◆ What you need to do
Pictures are to be left out, but please repeat each record exactly.

◆ Stored data
[Start of Attachment]
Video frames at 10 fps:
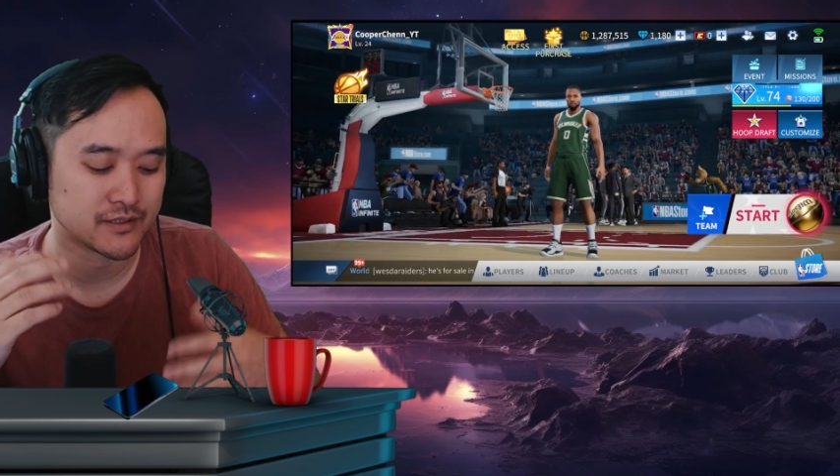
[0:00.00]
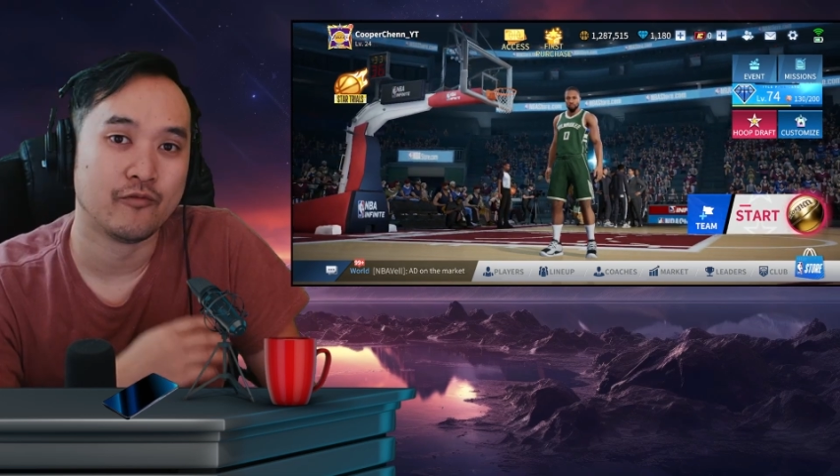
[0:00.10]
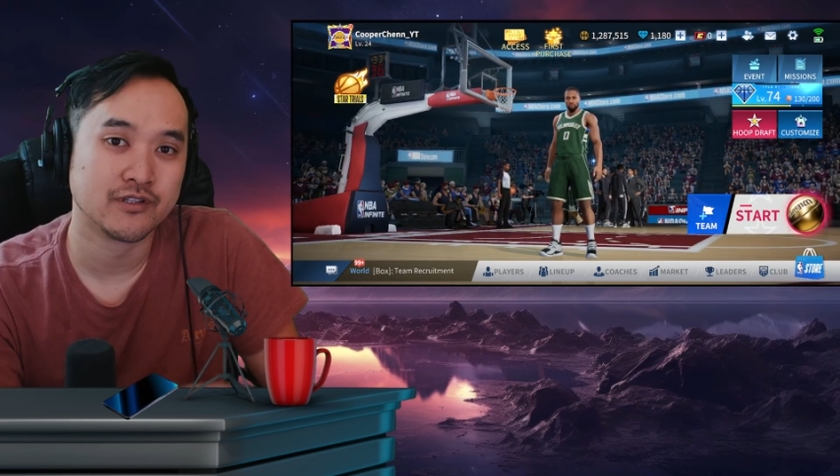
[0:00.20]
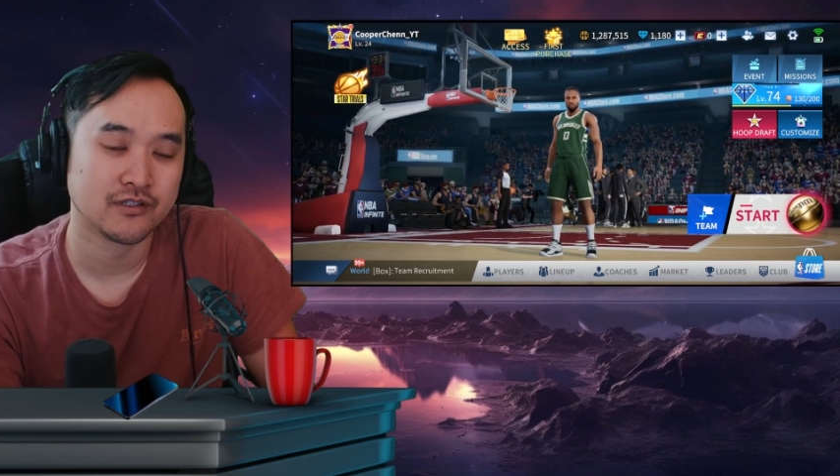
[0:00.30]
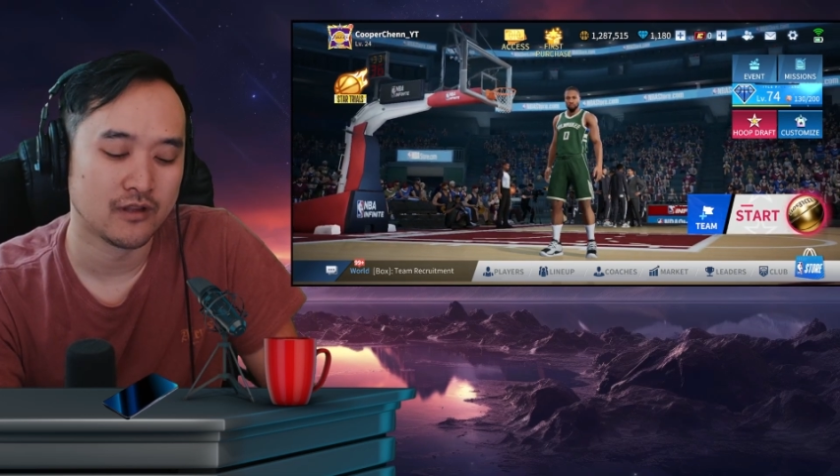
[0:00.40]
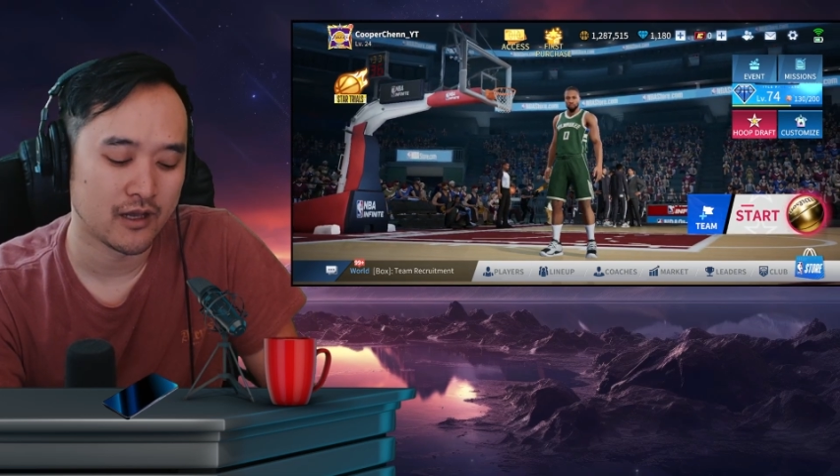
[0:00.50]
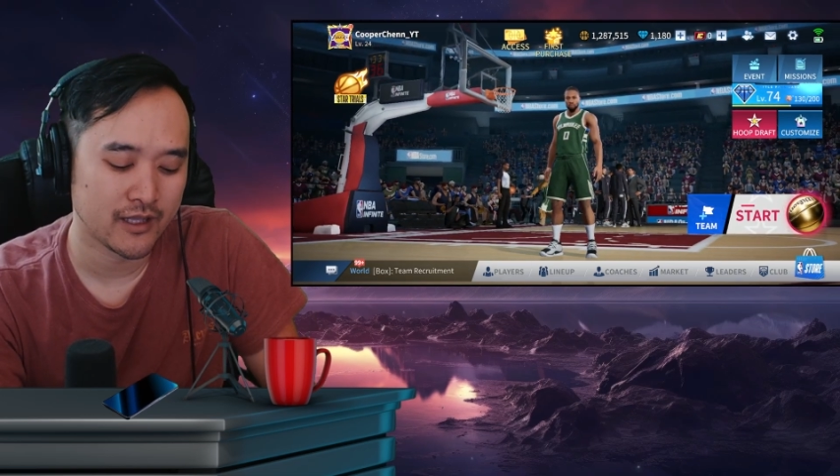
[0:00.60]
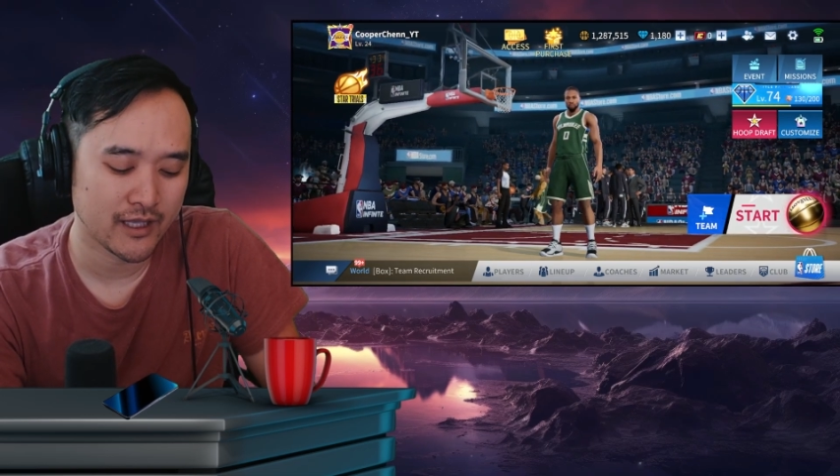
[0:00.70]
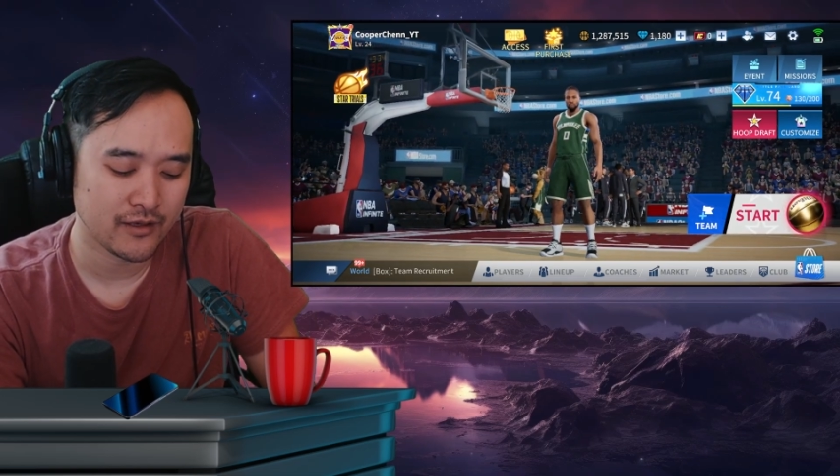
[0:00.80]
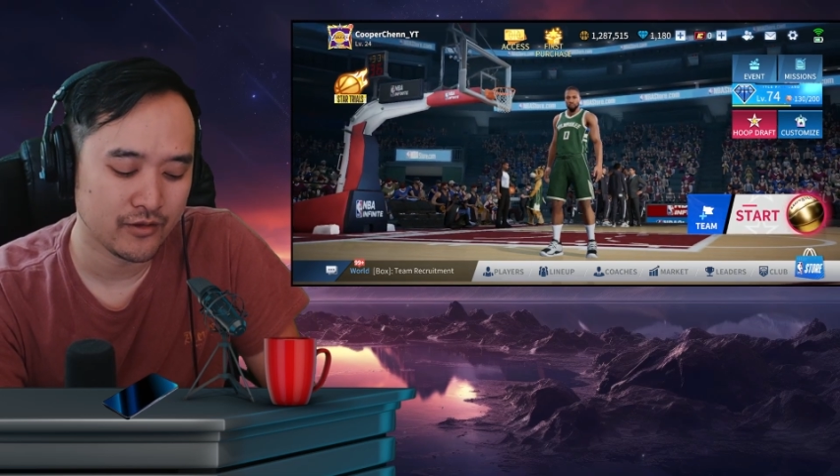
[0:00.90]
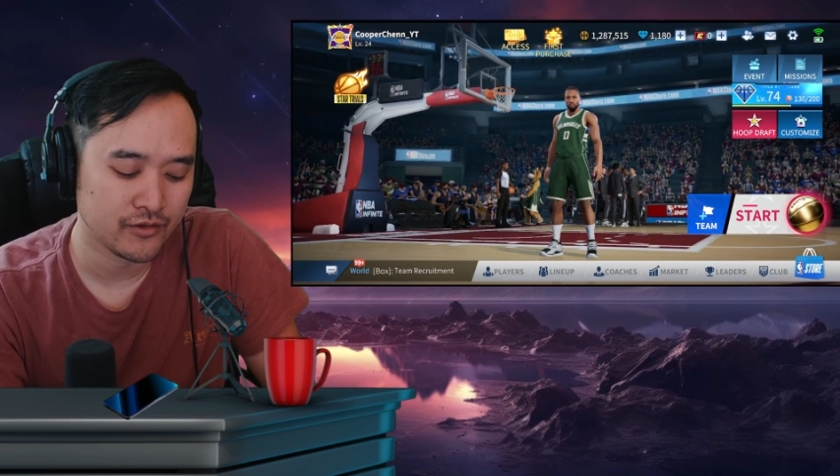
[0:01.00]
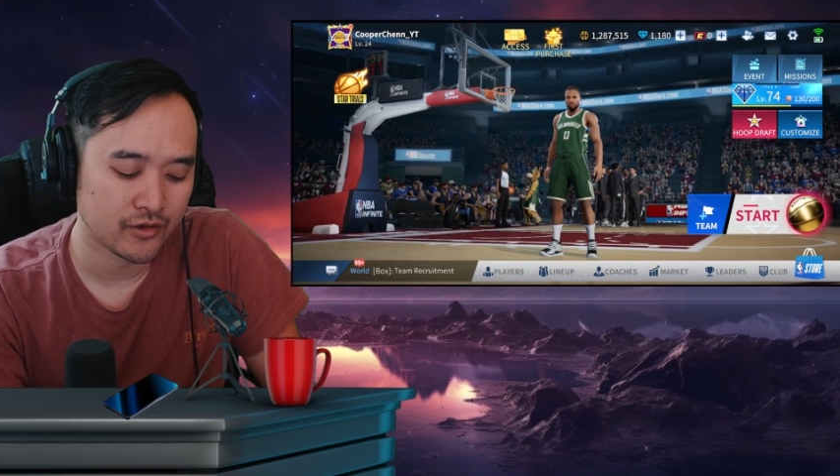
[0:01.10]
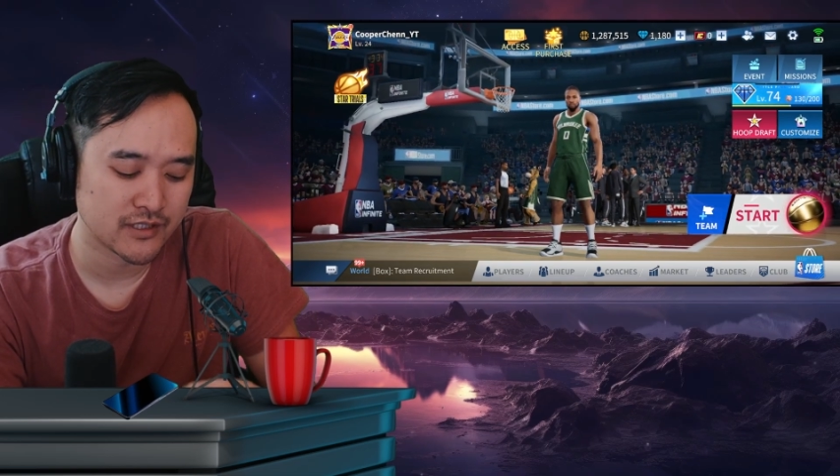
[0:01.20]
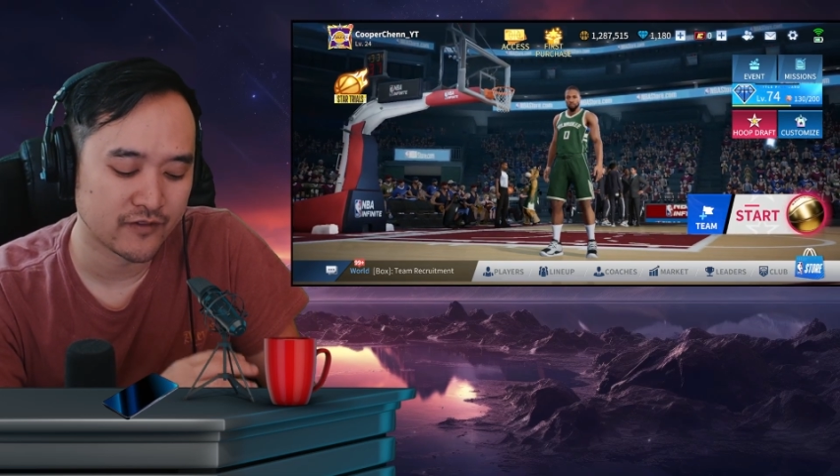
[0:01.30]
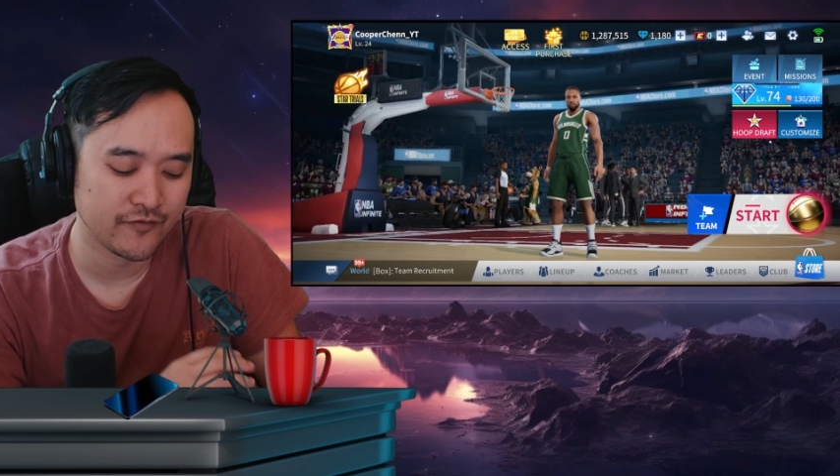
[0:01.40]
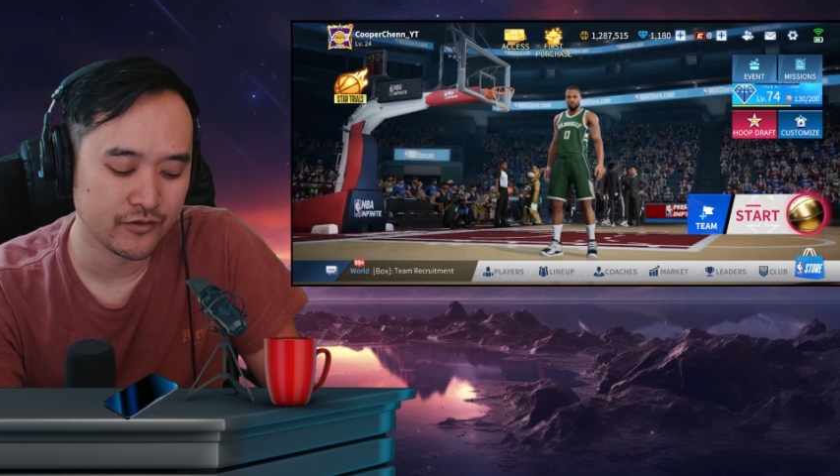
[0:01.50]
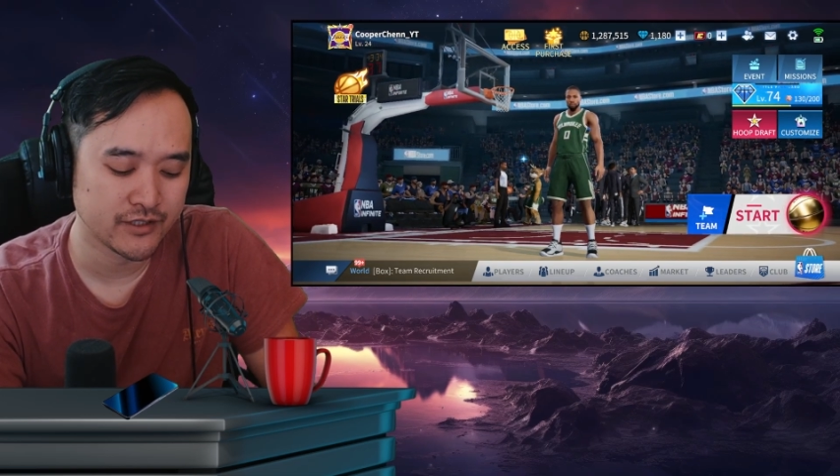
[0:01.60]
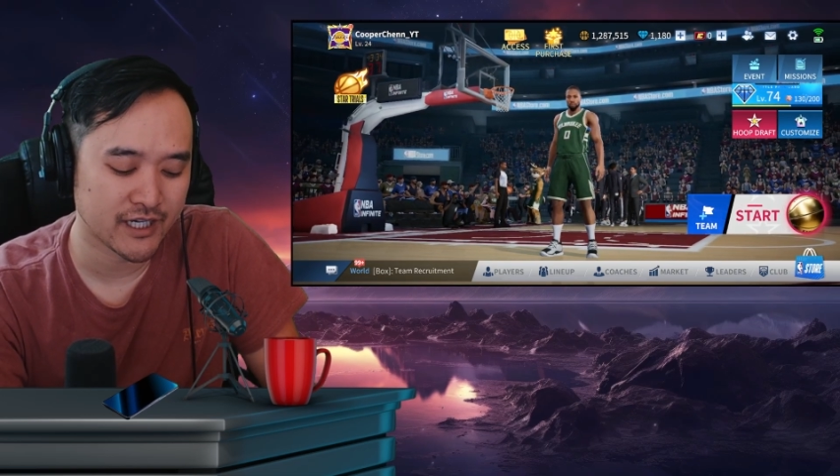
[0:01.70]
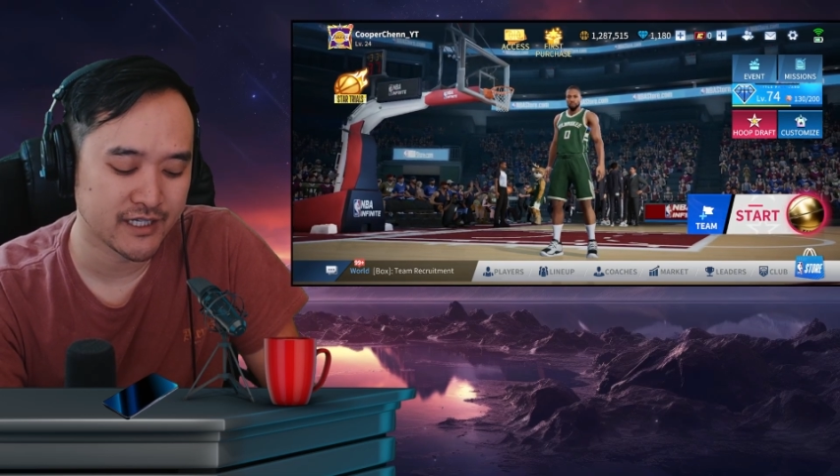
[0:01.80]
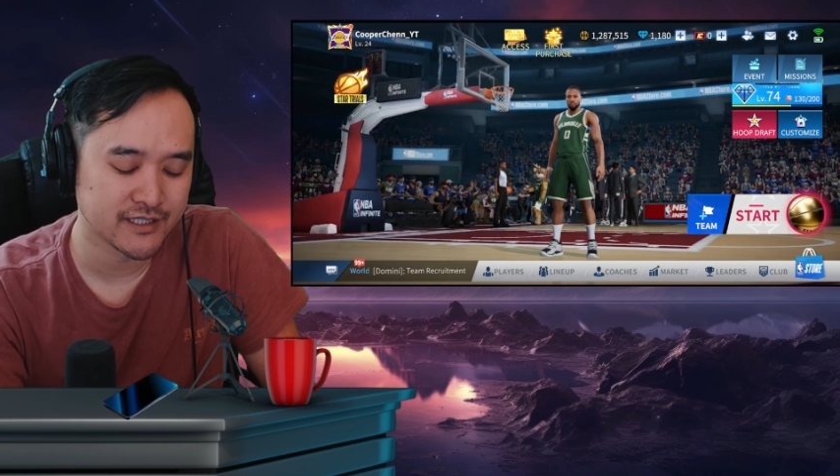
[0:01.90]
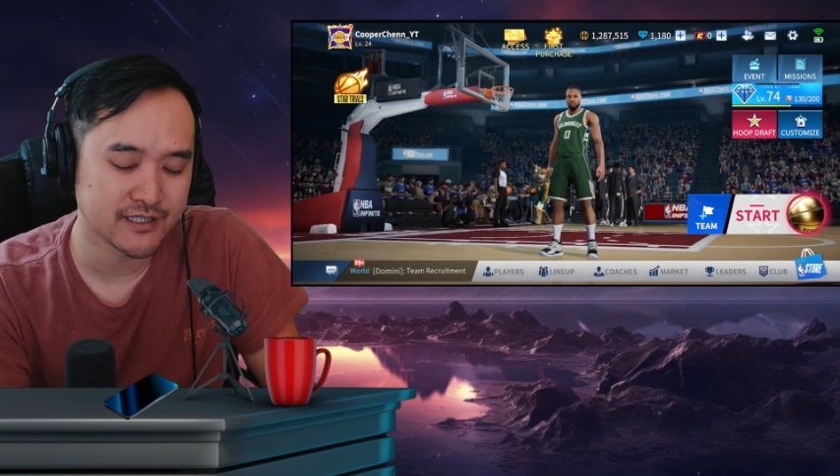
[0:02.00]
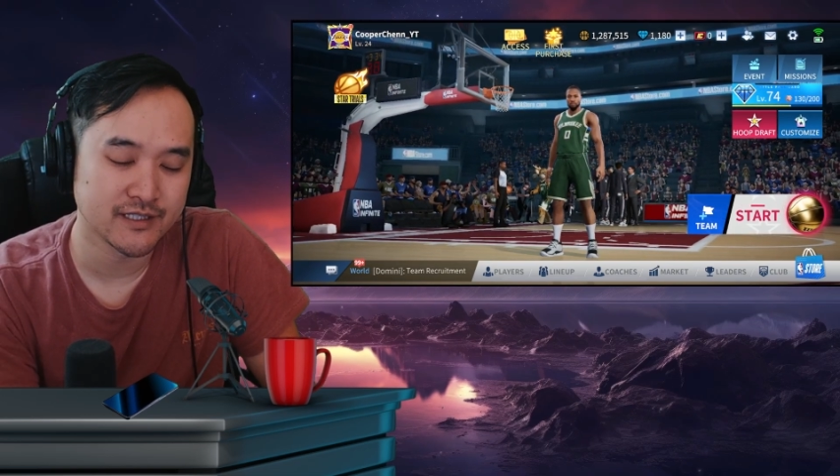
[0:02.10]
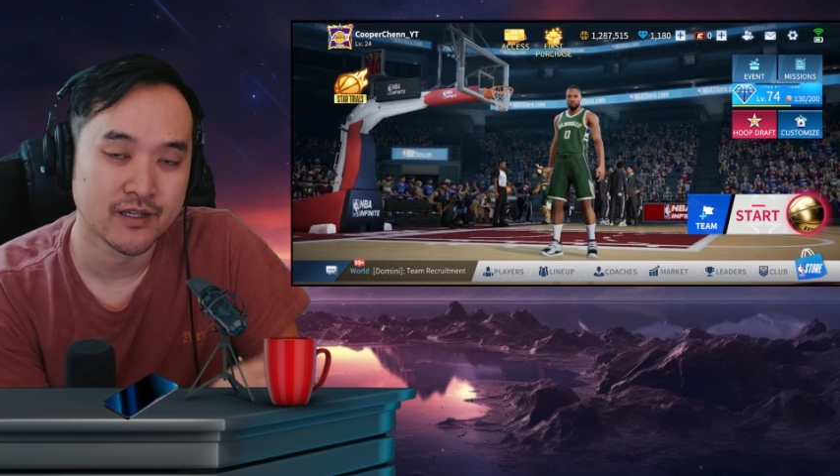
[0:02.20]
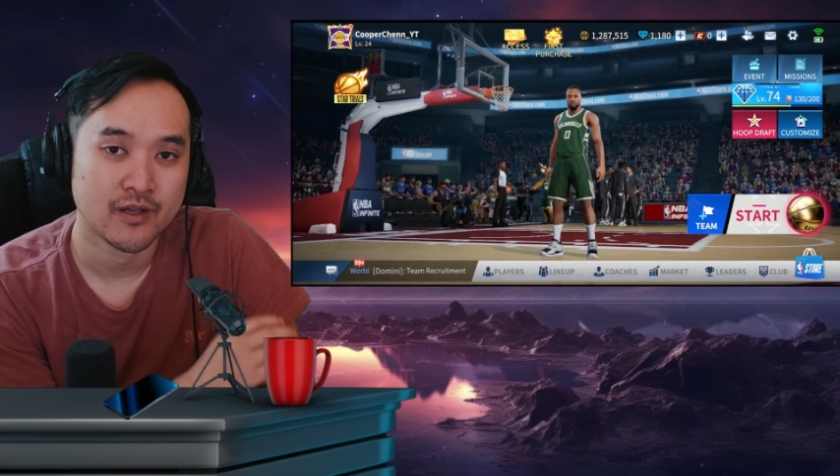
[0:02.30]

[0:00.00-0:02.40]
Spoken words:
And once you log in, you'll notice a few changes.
[End of Attachment]
◆ Answer to the exercise
Video frames at 10 fps:
[0:00.00]
[0:00.10]
[0:00.20]
[0:00.30]
[0:00.40]
[0:00.50]
[0:00.60]
[0:00.70]
[0:00.80]
[0:00.90]
[0:01.00]
[0:01.10]
[0:01.20]
[0:01.30]
[0:01.40]
[0:01.50]
[0:01.60]
[0:01.70]
[0:01.80]
[0:01.90]
[0:02.00]
[0:02.10]
[0:02.20]
[0:02.30]

[0:00.00-0:02.40]
Spoken words:
And once you log in, you'll notice a few changes.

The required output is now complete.